The Southern District of Ohio recently certified a class action against the Service in a lawsuit brought by taxpayers claiming that they were denied tax exempt status because of their conservative political views. NorCal Tea Party Patriots v IRS, Case No. 1:13-cv-341 (S.D. Ohio Jan. 19, 2016).
The case arose out of allegations that the Service discriminated against conservative organizations in reviewing applications for tax-exempt status. According to the plaintiffs, the Service gave increased scrutiny to some organizations in reviewing their applications and, in some cases, requested additional and unnecessary information from the applicants to delay review of their applications. The plaintiffs’ remaining claims assert violations of the First Amendment and the Section 6103 prohibition against disclosure of taxpayer return information. Plaintiffs, however, only sought class certification with respect to the alleged Section 6103 violations.
The court’s opinion certified two subclasses of plaintiffs—a principal class consisting of all groups which had been identified for increased scrutiny by the Service under specified targeting criteria and a subclass of groups which had received unnecessary requests for information such as the names of donors. The court applied the traditional FRCP 23 criteria for class certification. The court rejected one of the principal arguments raised by the government, challenging the typicality or commonality of the proposed class members because the facts relating to review of individual group’s applications would necessarily differ. The other government argument rejected by the court involved a challenge to the role being played by an advocacy group in funding and directing the litigation.

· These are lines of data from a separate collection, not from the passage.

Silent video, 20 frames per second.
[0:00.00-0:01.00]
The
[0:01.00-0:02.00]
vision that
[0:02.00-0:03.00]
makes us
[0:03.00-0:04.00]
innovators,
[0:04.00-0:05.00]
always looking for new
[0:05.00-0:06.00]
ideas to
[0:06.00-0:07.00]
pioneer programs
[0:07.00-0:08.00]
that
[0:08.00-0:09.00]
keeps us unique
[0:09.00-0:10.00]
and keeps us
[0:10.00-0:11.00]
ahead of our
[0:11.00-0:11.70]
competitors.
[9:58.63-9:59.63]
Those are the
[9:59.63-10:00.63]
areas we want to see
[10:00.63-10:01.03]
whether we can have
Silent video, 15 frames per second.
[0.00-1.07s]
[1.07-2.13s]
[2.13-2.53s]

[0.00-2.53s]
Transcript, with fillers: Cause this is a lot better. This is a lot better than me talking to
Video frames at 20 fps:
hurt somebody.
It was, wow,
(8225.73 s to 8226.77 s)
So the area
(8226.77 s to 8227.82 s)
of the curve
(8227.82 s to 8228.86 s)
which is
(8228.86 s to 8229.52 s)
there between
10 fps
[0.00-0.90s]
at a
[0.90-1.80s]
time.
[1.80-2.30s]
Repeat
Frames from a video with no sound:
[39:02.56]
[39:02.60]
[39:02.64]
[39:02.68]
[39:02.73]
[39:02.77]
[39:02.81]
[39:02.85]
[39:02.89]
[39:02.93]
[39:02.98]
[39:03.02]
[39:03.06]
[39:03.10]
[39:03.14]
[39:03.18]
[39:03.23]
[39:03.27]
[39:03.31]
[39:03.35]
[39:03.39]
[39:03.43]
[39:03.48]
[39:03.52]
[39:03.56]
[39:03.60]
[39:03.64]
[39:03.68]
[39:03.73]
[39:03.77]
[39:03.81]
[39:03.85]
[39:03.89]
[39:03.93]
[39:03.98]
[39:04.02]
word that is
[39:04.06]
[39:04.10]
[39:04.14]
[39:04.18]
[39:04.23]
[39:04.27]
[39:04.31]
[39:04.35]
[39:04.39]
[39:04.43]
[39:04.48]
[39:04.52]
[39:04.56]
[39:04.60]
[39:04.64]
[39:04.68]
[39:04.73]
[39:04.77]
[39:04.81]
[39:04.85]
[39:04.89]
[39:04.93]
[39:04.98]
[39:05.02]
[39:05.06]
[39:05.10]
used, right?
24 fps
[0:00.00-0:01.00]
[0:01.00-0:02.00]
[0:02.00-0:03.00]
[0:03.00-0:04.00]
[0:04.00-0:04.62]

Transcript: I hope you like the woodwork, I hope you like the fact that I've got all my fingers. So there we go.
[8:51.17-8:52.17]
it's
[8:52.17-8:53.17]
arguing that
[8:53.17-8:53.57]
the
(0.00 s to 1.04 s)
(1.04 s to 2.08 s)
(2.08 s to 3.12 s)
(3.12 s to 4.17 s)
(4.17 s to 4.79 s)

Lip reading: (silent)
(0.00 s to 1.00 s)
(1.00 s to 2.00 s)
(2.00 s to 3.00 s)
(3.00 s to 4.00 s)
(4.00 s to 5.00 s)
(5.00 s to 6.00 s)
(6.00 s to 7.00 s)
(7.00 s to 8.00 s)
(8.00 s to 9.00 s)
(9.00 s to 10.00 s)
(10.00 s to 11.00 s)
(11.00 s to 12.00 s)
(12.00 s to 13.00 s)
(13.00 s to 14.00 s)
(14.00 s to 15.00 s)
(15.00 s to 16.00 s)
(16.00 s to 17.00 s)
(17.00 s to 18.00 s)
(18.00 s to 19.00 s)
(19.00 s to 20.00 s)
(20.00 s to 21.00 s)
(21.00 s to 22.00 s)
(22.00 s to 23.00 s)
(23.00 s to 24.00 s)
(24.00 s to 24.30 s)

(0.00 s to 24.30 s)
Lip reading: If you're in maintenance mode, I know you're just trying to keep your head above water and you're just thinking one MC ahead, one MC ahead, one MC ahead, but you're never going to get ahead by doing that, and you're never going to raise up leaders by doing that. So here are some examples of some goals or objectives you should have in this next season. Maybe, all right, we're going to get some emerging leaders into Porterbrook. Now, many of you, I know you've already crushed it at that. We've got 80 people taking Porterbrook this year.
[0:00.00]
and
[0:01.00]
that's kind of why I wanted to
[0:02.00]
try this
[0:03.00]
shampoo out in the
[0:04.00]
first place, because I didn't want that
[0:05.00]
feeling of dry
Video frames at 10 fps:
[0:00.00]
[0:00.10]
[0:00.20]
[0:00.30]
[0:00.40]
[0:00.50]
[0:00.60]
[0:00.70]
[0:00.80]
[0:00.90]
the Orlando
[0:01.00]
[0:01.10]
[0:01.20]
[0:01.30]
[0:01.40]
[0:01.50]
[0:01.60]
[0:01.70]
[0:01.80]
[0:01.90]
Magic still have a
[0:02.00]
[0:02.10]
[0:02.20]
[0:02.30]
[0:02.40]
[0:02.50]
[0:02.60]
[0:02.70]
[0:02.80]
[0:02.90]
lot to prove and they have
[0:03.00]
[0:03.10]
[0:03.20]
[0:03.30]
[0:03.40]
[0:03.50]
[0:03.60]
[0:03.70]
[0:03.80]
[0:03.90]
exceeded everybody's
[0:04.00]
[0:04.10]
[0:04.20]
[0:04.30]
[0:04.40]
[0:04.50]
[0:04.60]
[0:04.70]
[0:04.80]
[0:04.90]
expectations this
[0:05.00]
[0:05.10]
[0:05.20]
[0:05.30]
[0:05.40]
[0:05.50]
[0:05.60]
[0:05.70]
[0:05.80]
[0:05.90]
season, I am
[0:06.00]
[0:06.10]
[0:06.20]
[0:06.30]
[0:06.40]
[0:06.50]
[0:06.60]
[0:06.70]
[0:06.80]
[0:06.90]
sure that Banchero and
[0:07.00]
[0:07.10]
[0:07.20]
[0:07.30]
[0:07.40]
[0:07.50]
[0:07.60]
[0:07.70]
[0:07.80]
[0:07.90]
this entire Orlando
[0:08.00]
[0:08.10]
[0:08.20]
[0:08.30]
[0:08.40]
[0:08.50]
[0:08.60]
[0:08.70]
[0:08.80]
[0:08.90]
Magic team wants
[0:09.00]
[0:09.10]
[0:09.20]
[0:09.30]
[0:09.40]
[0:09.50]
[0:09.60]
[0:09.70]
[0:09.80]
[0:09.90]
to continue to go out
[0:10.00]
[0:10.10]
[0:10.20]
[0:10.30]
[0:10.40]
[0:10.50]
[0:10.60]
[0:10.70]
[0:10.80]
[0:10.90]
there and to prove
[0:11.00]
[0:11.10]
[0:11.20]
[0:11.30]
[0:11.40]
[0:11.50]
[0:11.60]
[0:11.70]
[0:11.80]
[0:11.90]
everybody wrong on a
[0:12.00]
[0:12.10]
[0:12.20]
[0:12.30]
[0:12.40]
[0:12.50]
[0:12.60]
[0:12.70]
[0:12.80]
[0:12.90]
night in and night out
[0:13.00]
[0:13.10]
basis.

The ruling is noteworthy because tax cases are almost always prosecuted by individual taxpayers and that certification of a class action against the Service is rare. The government has usually been successful in asserting that class actions are inappropriate for tax suits because the facts concerning the existence of jurisdiction in refund suits and deficiency proceedings are almost always unique to individual taxpayers. As this case was not subject to similar jurisdictional limitations, that argument would not prevent class certification in this case and other disputes which do not arise through the typical refund claim or audit deficiency context.
Finally, another problem likely to arise in the future conduct of this litigation also involves Section 6103. Under the court’s order, taxpayers who are not named plaintiffs in the case are now part of this litigation and presumably a proper topic for discovery litigation. The question will arise regarding whether the Service will be allowed or required to identify other organizations whose tax exemption applications received heightened scrutiny. Likewise, if the Service identifies these organizations, will they have a claim against the Service for wrongful disclosure?